# [Required work]
Without any pictures, restate the full set of records below exactly.

-- Data to process follows --

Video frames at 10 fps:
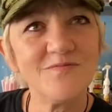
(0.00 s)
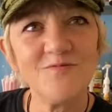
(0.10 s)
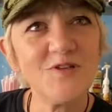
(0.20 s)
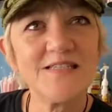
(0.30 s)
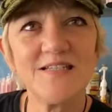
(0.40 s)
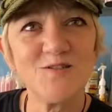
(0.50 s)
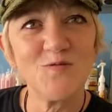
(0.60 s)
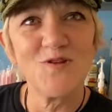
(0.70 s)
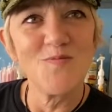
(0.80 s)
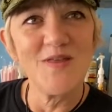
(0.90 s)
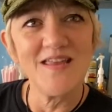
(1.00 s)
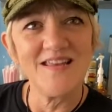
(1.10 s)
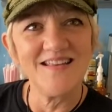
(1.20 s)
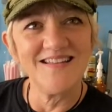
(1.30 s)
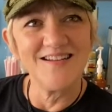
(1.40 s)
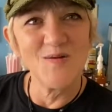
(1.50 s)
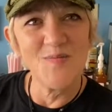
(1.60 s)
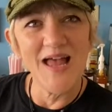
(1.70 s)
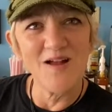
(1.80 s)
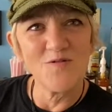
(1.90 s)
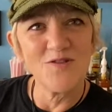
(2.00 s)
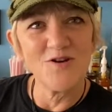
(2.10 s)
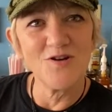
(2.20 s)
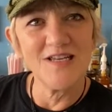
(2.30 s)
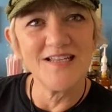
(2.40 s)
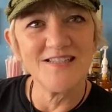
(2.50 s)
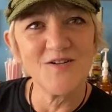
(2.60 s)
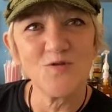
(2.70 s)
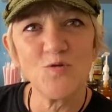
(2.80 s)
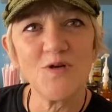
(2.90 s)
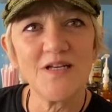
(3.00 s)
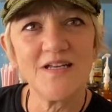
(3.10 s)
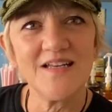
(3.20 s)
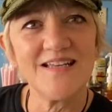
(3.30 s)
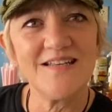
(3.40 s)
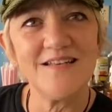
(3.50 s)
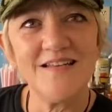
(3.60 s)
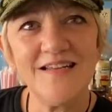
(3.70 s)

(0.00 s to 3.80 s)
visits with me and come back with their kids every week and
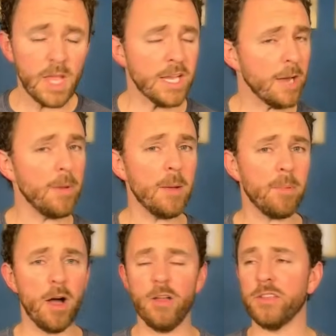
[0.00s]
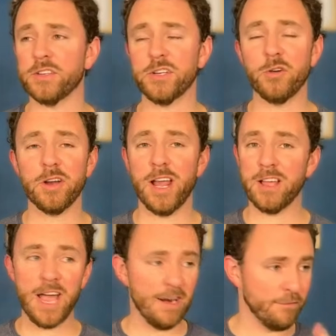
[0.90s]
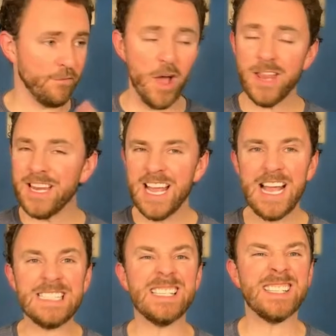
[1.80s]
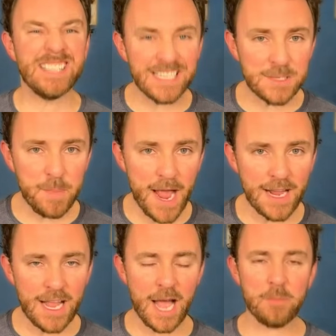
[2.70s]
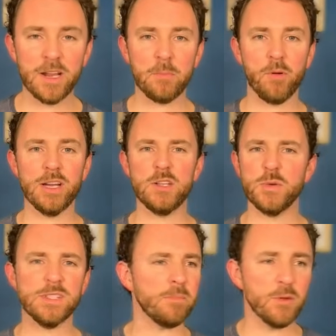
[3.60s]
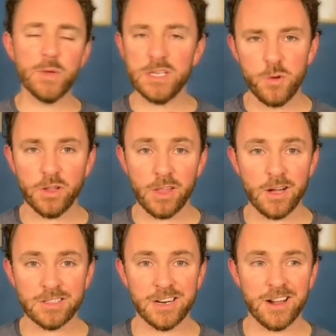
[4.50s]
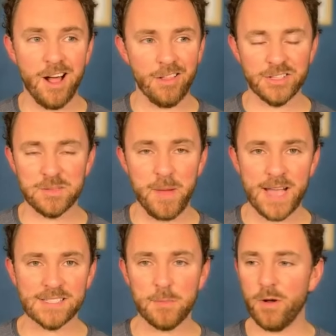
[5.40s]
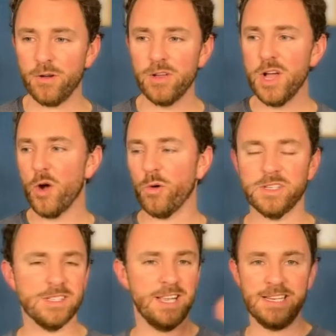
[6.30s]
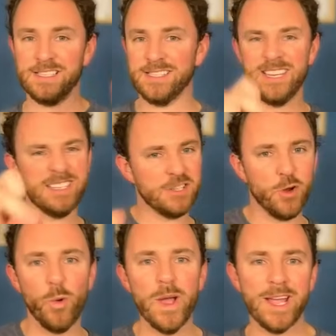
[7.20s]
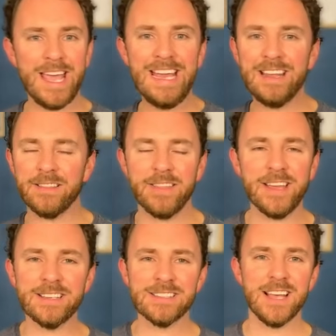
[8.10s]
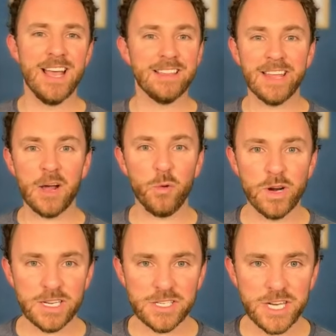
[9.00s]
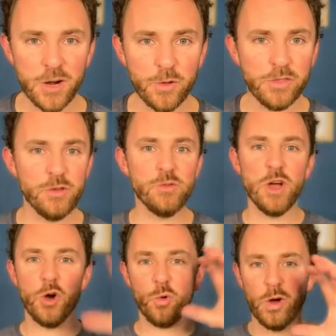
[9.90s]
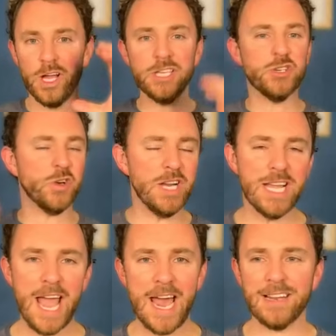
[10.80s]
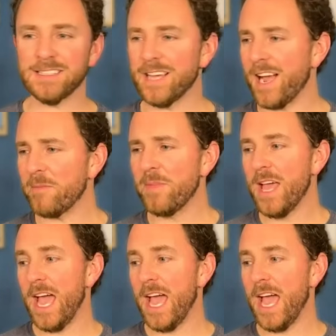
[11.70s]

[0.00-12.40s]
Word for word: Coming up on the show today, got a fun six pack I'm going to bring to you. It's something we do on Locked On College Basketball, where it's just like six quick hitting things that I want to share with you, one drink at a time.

-- Data to process concluded --

# [Solution to the exercise]
Video frames at 10 fps:
(0.00 s)
(0.10 s)
(0.20 s)
(0.30 s)
(0.40 s)
(0.50 s)
(0.60 s)
(0.70 s)
(0.80 s)
(0.90 s)
(1.00 s)
(1.10 s)
(1.20 s)
(1.30 s)
(1.40 s)
(1.50 s)
(1.60 s)
(1.70 s)
(1.80 s)
(1.90 s)
(2.00 s)
(2.10 s)
(2.20 s)
(2.30 s)
(2.40 s)
(2.50 s)
(2.60 s)
(2.70 s)
(2.80 s)
(2.90 s)
(3.00 s)
(3.10 s)
(3.20 s)
(3.30 s)
(3.40 s)
(3.50 s)
(3.60 s)
(3.70 s)

(0.00 s to 3.80 s)
visits with me and come back with their kids every week and
[0.00s]
[0.90s]
[1.80s]
[2.70s]
[3.60s]
[4.50s]
[5.40s]
[6.30s]
[7.20s]
[8.10s]
[9.00s]
[9.90s]
[10.80s]
[11.70s]

[0.00-12.40s]
Word for word: Coming up on the show today, got a fun six pack I'm going to bring to you. It's something we do on Locked On College Basketball, where it's just like six quick hitting things that I want to share with you, one drink at a time.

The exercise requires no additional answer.